Exodus 19:1-2 - Homiletics
Localities shaped to suit God's moral purposes.
It is scarcely possible to read the descriptions of the Sinaitic localities by modern travellers, who pointedly note their exact adaptation to the scenes transacted among them, without the feeling stealing upon us, that God, in the countless ages during which he was shaping and ordering the earth to be a fitting habitation for man was also arranging it in such sort as would best conduce to the exhibition upon it of those supernatural occurrences, which in his counsels were to constitute turning-points in the moral history of man. Take for instance Jerusalem: are we to suppose that the valleys were furrowed and the rocky platform upraised by the elements acting mechanically, as chance might direct, or not rather that God lovingly shaped, age after age, the mountain where he was about to set his name, and which was to be "the joy of the whole earth"? ( Psalms 48:2 .) Rome again, with its seven hills: was not this remarkable formation brought into existence to constitute the site for that capital which was to be, first and last, the pivot of the world's secular history; for five hundred years the seat of an almost universal empire; for a thousand the western ecclesiastical centre; and having in the future possibilities which the wisest forecast can only dimly indicate, but which transcend those of any other existing city.
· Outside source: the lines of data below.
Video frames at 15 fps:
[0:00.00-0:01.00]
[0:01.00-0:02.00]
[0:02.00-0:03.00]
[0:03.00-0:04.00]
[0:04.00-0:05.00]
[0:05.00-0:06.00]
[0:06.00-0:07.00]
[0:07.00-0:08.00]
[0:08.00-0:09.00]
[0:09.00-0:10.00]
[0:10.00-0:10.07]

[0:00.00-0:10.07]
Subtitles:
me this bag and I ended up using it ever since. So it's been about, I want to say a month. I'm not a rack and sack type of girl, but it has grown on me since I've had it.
And, if in these cases Providence contrived and shaped the geographic features with a view to the future history, must it not have been the same at Sinai? Must not that vast granite cluster have been upreared in the place it holds by a series of throes which shook all the regions of the east, in order that from it the law might be given in such a way as to impress men deeply? Must not the plain Er-Rahah have been washed by floods into its present level surface to furnish a convenient place from which the multitudinous host of Israel might at once see and hear? Must not the entire Sinaitic region have been so modelled, that here should be the adytum —here and here alone in the entire district, should be the natural "inmost sanctuary"— penetrale —"holy of holies"—the centre of attraction—the fit spot for supernatural events, on which the future of mankind was to hinge for fourteen centuries? To us it seems, that God did not so much select for his supernatural communications with man the fittest of existing localities, as design the localities themselves with a view to the communications, shaping them to suit his moral purposes.